▶ _Items from a dataset_:
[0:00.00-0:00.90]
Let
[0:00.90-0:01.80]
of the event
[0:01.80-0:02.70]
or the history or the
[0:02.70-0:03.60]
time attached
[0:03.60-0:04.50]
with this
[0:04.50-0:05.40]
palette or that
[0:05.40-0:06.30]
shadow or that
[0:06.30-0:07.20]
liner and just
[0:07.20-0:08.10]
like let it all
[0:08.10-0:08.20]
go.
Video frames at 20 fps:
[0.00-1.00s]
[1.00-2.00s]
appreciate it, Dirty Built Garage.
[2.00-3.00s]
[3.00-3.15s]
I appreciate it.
---
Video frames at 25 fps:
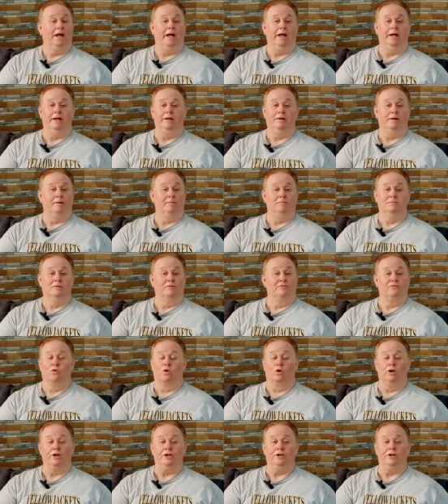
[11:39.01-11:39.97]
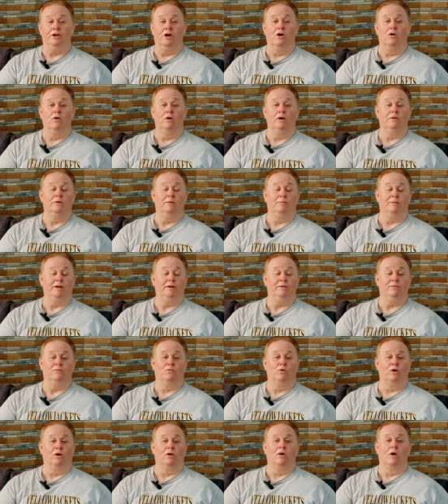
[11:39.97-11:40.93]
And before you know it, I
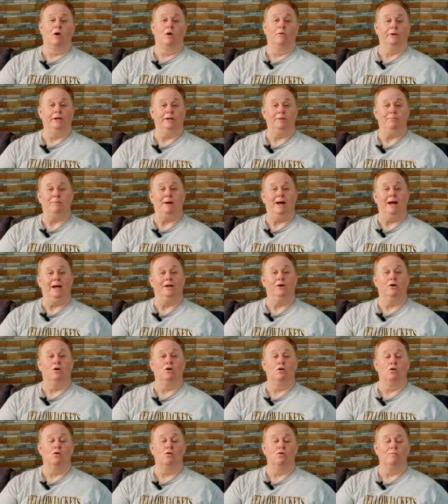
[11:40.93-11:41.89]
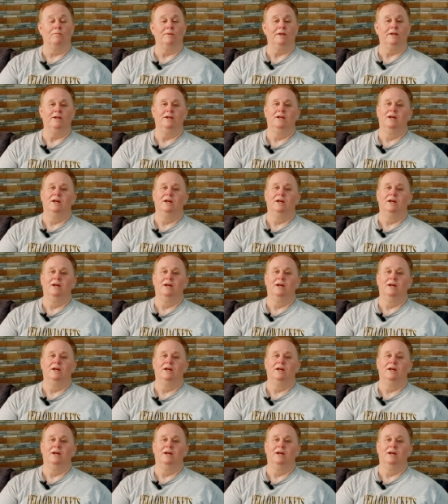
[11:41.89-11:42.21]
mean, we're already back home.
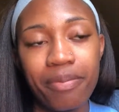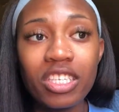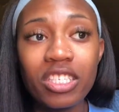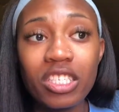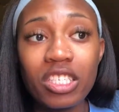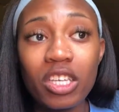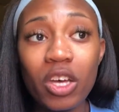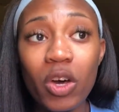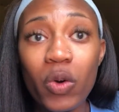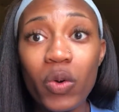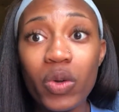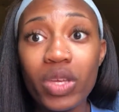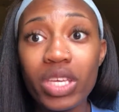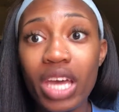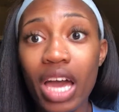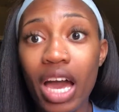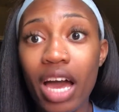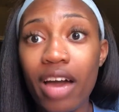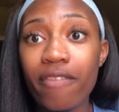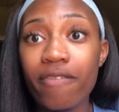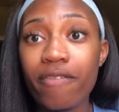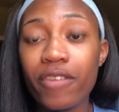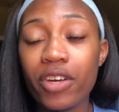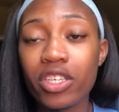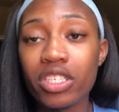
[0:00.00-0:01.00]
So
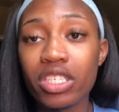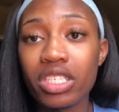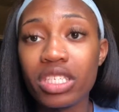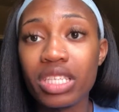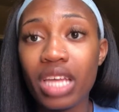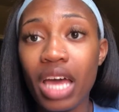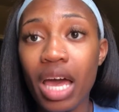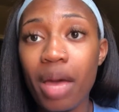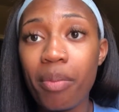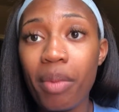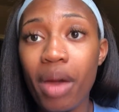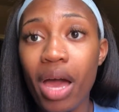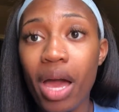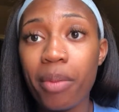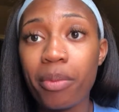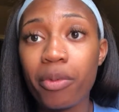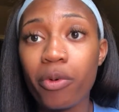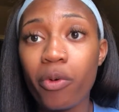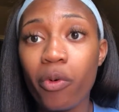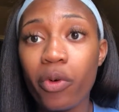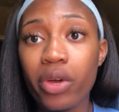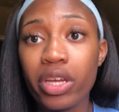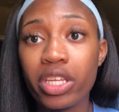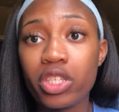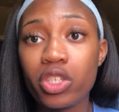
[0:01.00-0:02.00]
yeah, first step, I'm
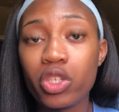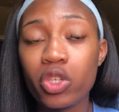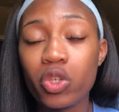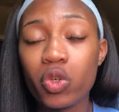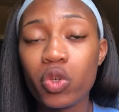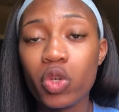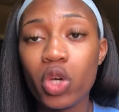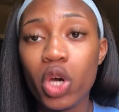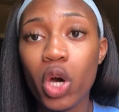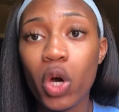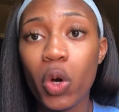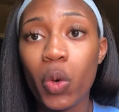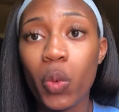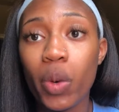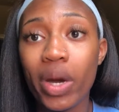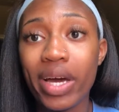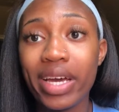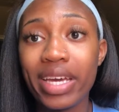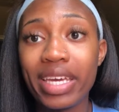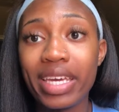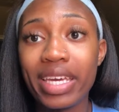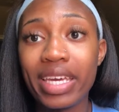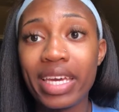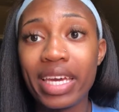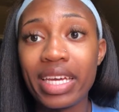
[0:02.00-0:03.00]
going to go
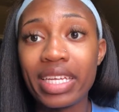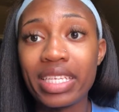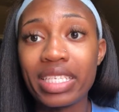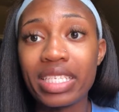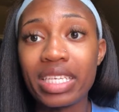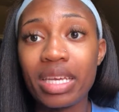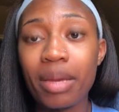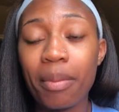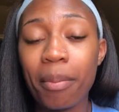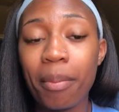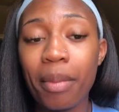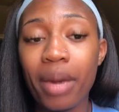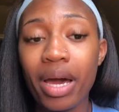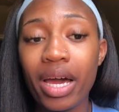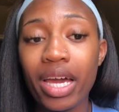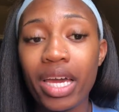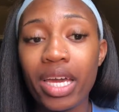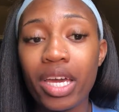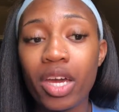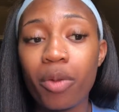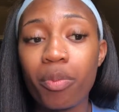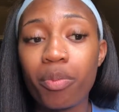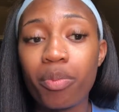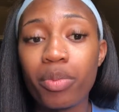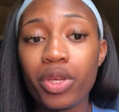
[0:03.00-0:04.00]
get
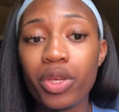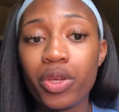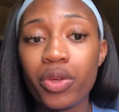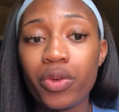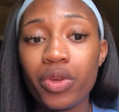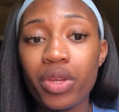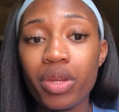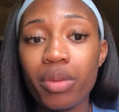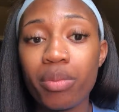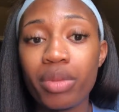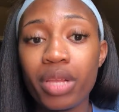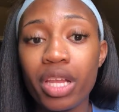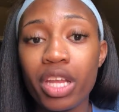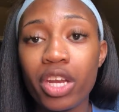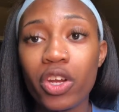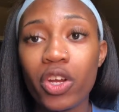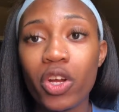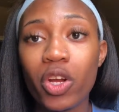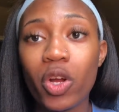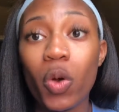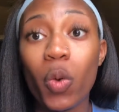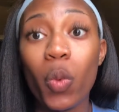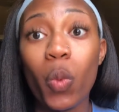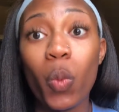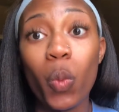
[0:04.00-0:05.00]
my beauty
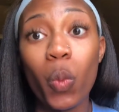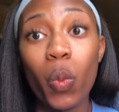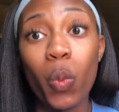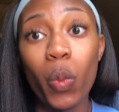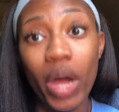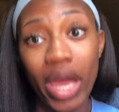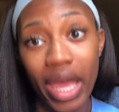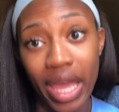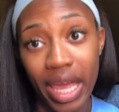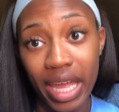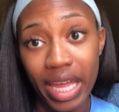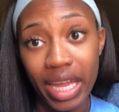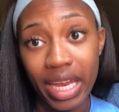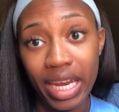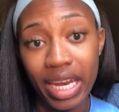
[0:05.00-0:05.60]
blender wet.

▶ _Your task_: Say how many lines above include "Video". The number alone is the answer.

▶ _Result for this task_: 2